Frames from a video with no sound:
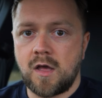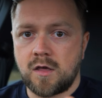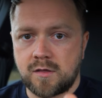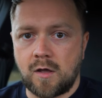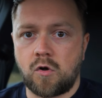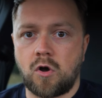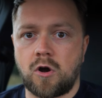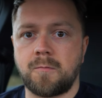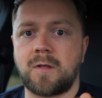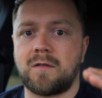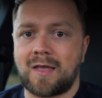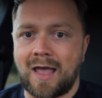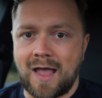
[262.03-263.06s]
It's now gone up
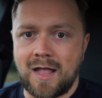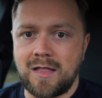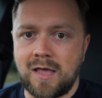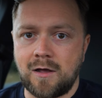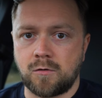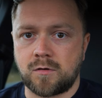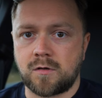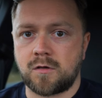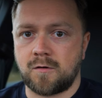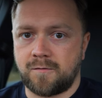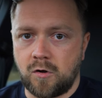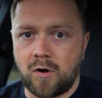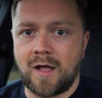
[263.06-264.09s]
to 10 years. So
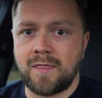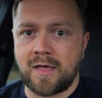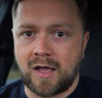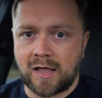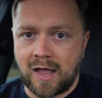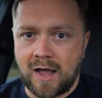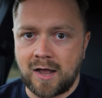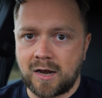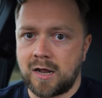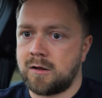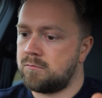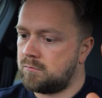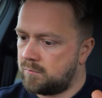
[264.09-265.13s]
if you're in that
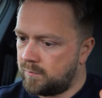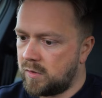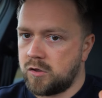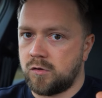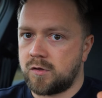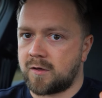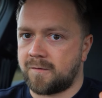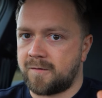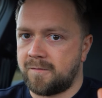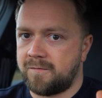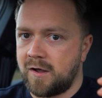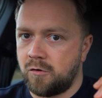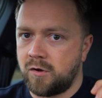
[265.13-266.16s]
category and you suffer a
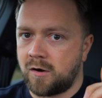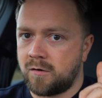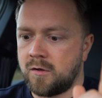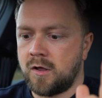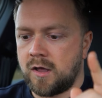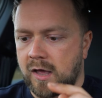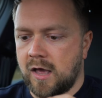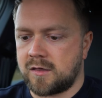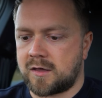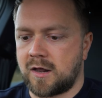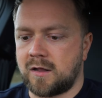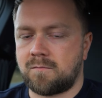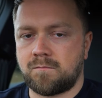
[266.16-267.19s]
failure, it's
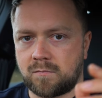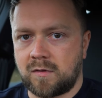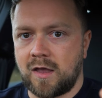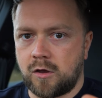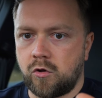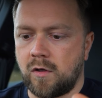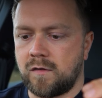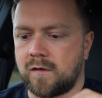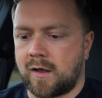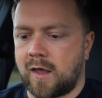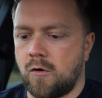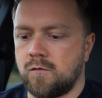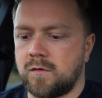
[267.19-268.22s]
going to take you into
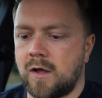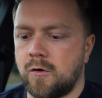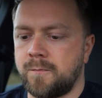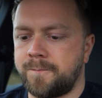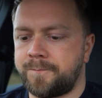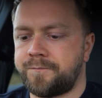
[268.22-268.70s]
account now.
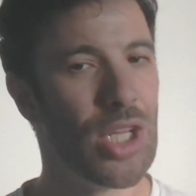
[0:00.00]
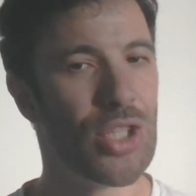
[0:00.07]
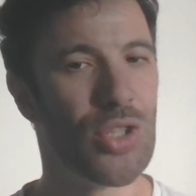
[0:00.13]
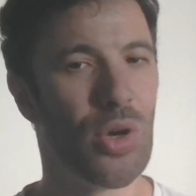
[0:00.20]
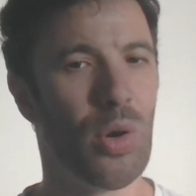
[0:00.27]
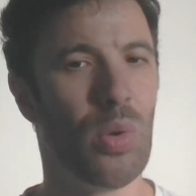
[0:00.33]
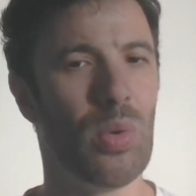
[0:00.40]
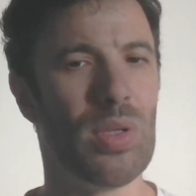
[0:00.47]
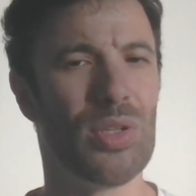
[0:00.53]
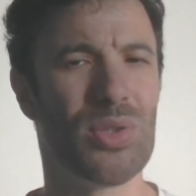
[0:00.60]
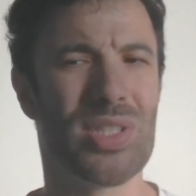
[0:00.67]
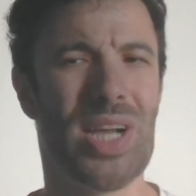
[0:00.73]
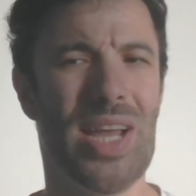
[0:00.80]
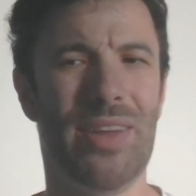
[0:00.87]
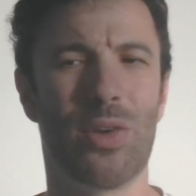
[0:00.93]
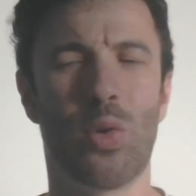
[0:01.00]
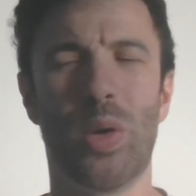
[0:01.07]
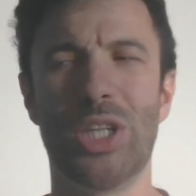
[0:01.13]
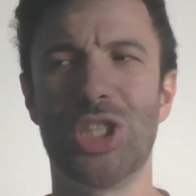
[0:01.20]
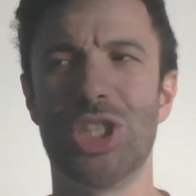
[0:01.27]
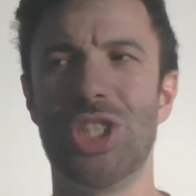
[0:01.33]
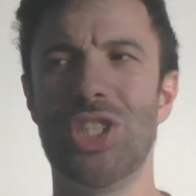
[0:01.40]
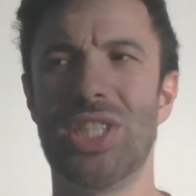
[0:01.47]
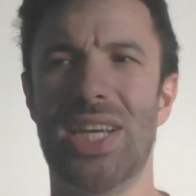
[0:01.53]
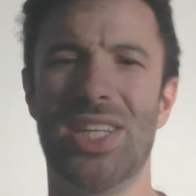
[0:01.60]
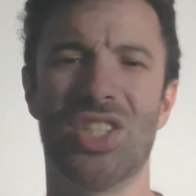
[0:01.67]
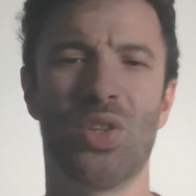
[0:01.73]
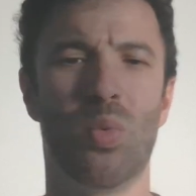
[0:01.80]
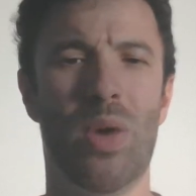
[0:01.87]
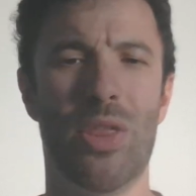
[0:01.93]
So there's kind of questions
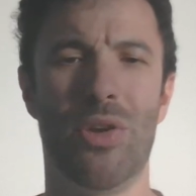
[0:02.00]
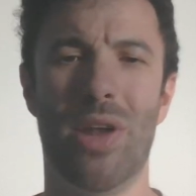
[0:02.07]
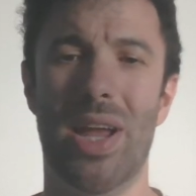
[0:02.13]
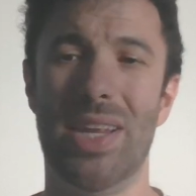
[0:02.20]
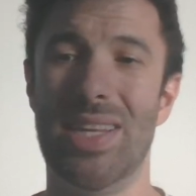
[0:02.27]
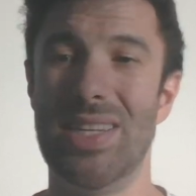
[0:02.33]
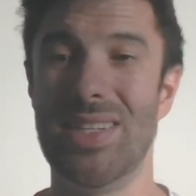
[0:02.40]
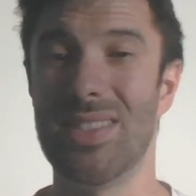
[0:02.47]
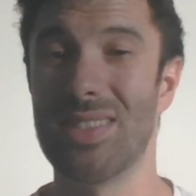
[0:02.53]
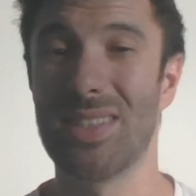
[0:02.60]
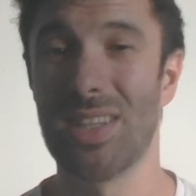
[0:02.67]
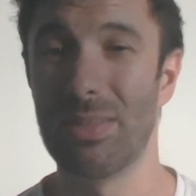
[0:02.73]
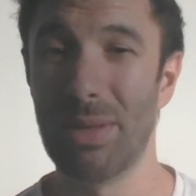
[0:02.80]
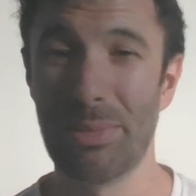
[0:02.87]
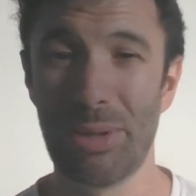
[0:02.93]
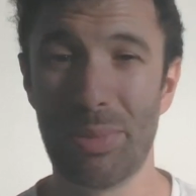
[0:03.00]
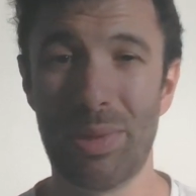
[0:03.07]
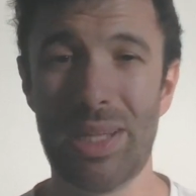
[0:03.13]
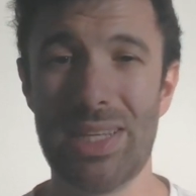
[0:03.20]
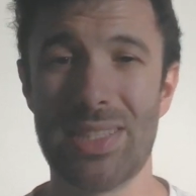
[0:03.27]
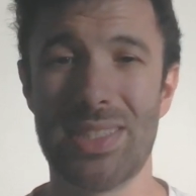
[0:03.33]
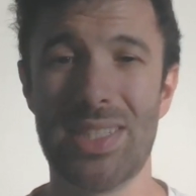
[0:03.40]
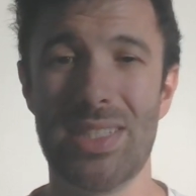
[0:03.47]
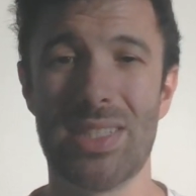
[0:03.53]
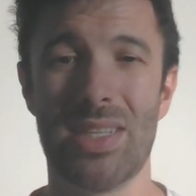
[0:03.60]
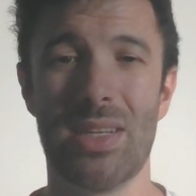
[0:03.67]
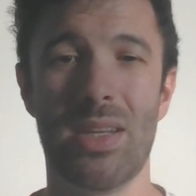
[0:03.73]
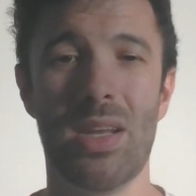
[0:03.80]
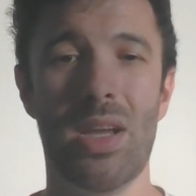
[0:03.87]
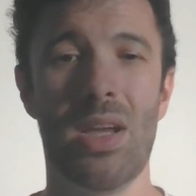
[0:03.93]
as to whether or not he's going to be able to play this
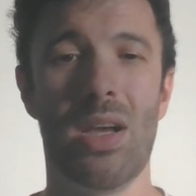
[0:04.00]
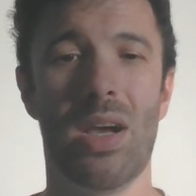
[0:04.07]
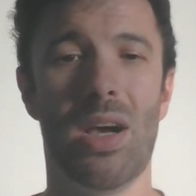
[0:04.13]
season.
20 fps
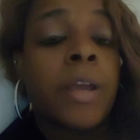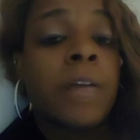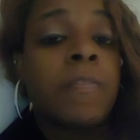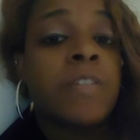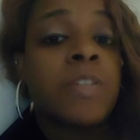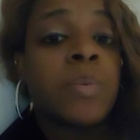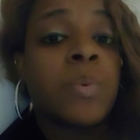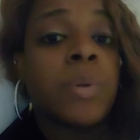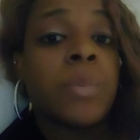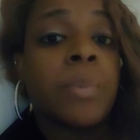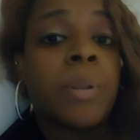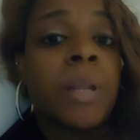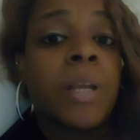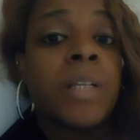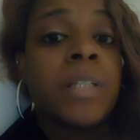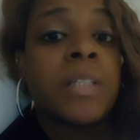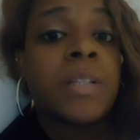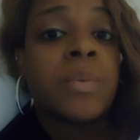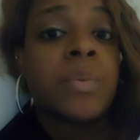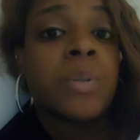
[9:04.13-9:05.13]
have to
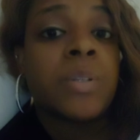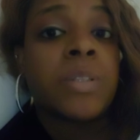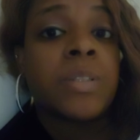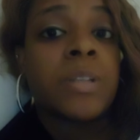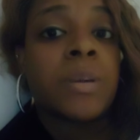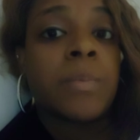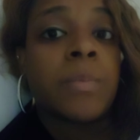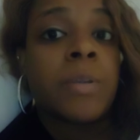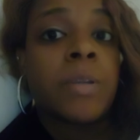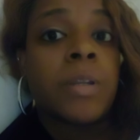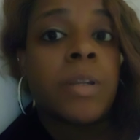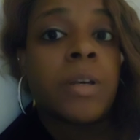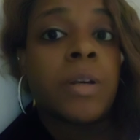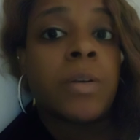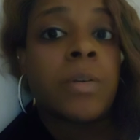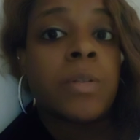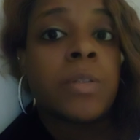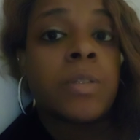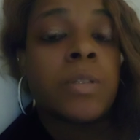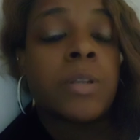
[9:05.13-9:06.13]
replace it with something
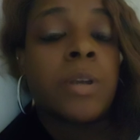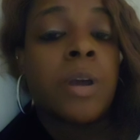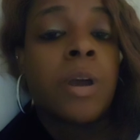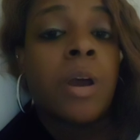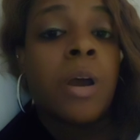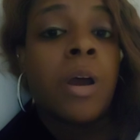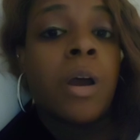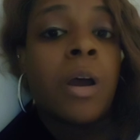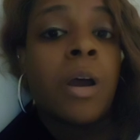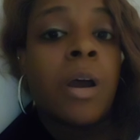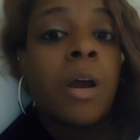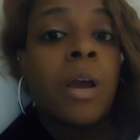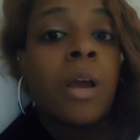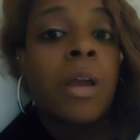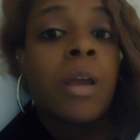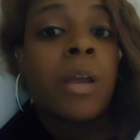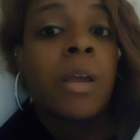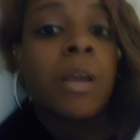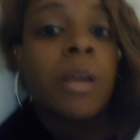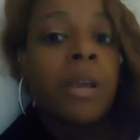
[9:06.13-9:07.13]
else.
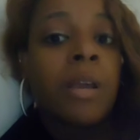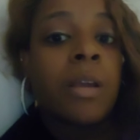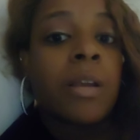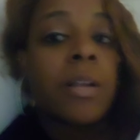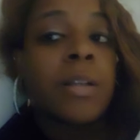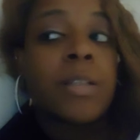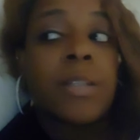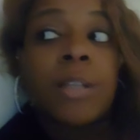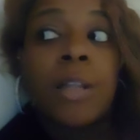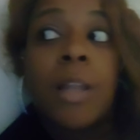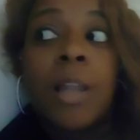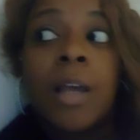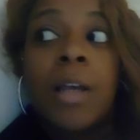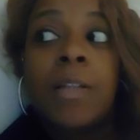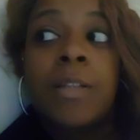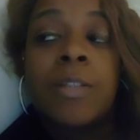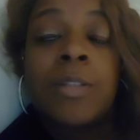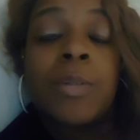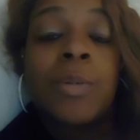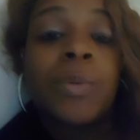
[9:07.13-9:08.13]
It's a
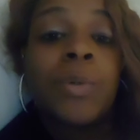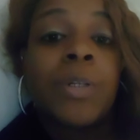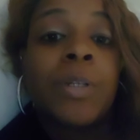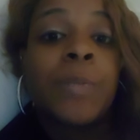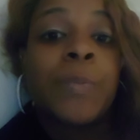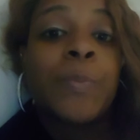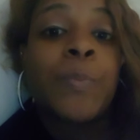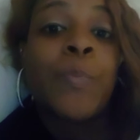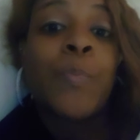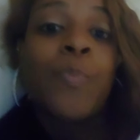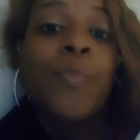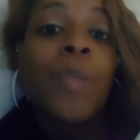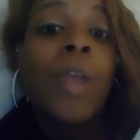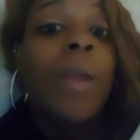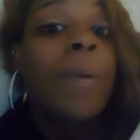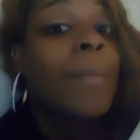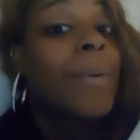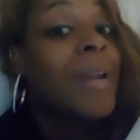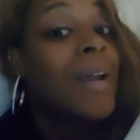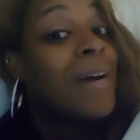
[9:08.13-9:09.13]
lot to it,
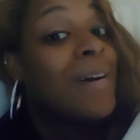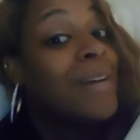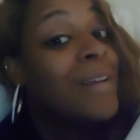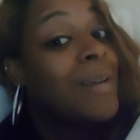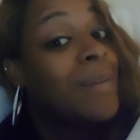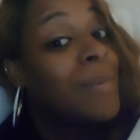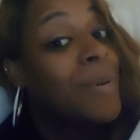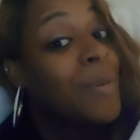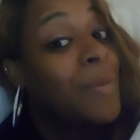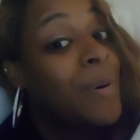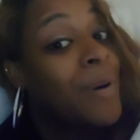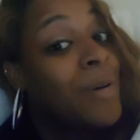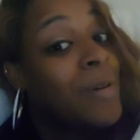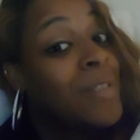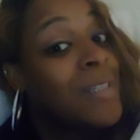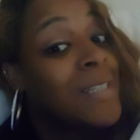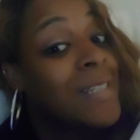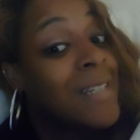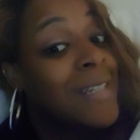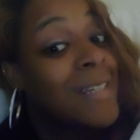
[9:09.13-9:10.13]
but I'll keep you
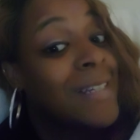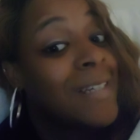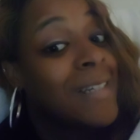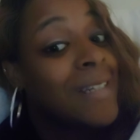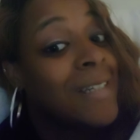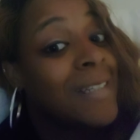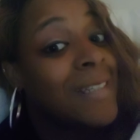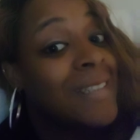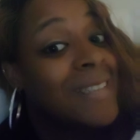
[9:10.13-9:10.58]
posted.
----------------
### Exercise description
After locating the line with "[9:05.13-9:06.13]" in the listing above, transcribe it and every line after it to the last, exactly, with no pictures.

### Task response
[9:05.13-9:06.13]
replace it with something
[9:06.13-9:07.13]
else.
[9:07.13-9:08.13]
It's a
[9:08.13-9:09.13]
lot to it,
[9:09.13-9:10.13]
but I'll keep you
[9:10.13-9:10.58]
posted.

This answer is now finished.